The women and men students at H-TU who lived on campus were segregated into male and female dormitories. This did not stop certain activities like dances and fraternity events.

I recall reading news stories a year or two ago about some black college students wanting to be segregated into different dormitories at predominantly white college campuses. I don’t agree with the idea, but it sounded like some black students preferred it.

I like my socks segregated from my dress shirts. But that’s just me.

Gators OMG!

The other night I saw a spot on a paranormal TV show that apparently ran out of anything supernatural to talk about. Instead, it showed a few videos of real events that could make you say “OMG.” In fact, that was part of the title of the episode.

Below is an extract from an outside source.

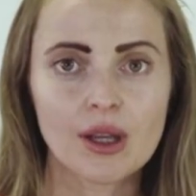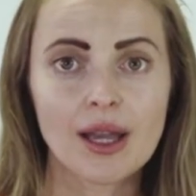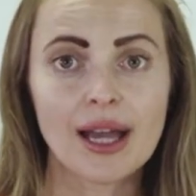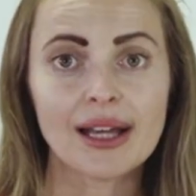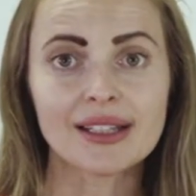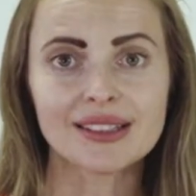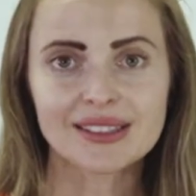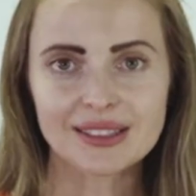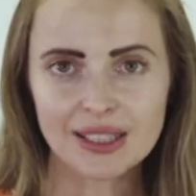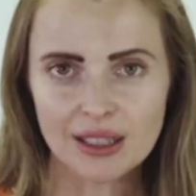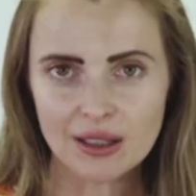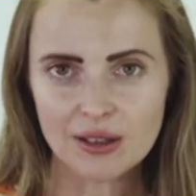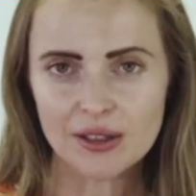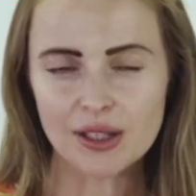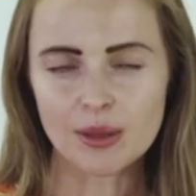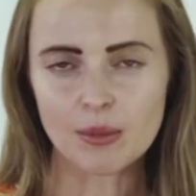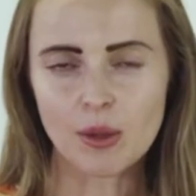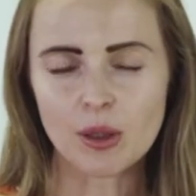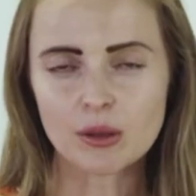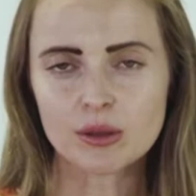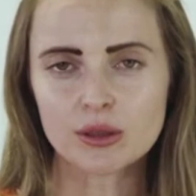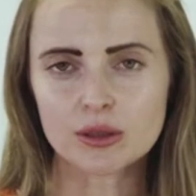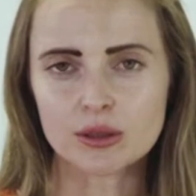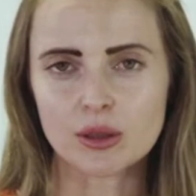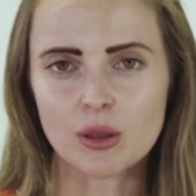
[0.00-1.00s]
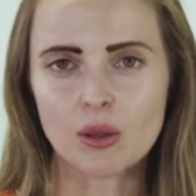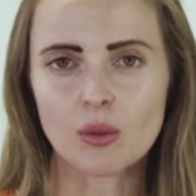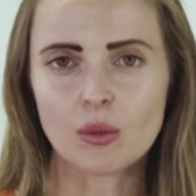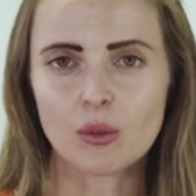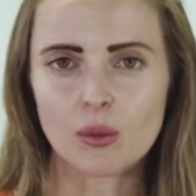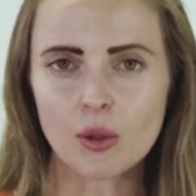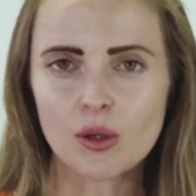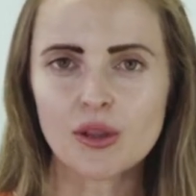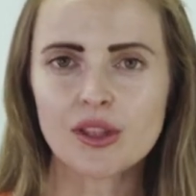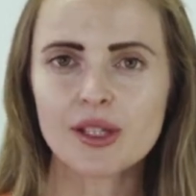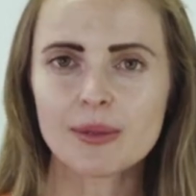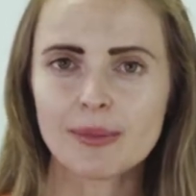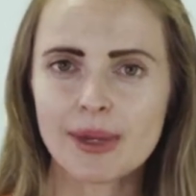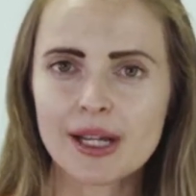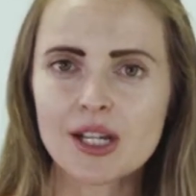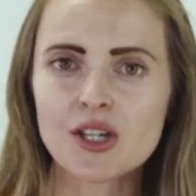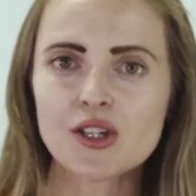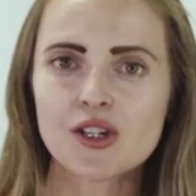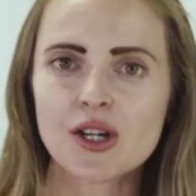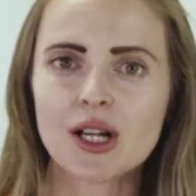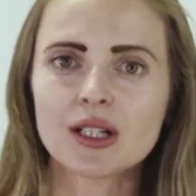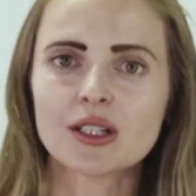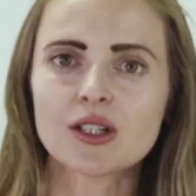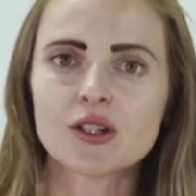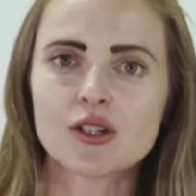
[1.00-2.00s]
And tell them also what the main
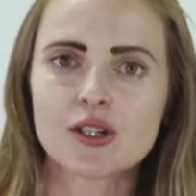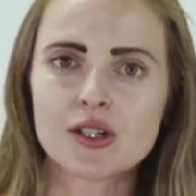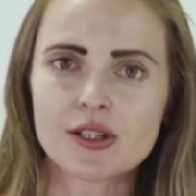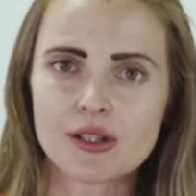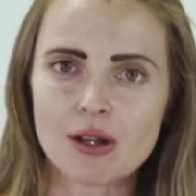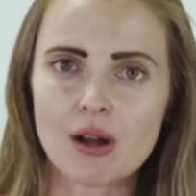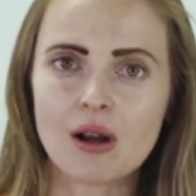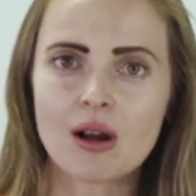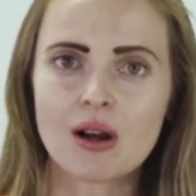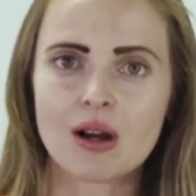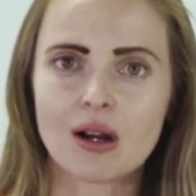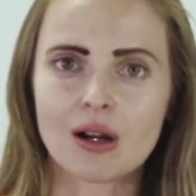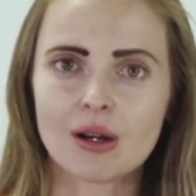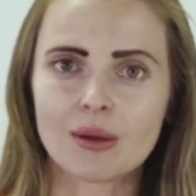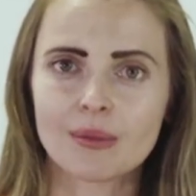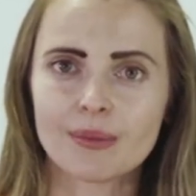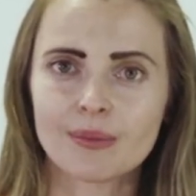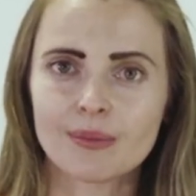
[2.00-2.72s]
challenges are.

One of them was a surveillance video of a Florida man saving his puppy’s life by wrestling with an alligator. While the Florida man was walking his dog, somehow it managed to escape its leash and plunged into a pond.

The pond was full of gators and one grabbed the puppy. Florida man jumped into the water and wrestled with the gator, which was actually not much bigger than the pup. The guy had a cigar in his mouth before the fracas. And he still had it during the desperate struggle. Even after he ducked underwater, he burst out—still clenching the cigar in his teeth.

The little gator still clenched the puppy, which was limp initially, but came back to life and cried pathetically while Florida man pried apart the jaws of the reptile, eventually freeing the dog (which got puncture wounds or a crushed rib cage depending on which version of the narrative you believe, the paranormal TV show or the TV news video).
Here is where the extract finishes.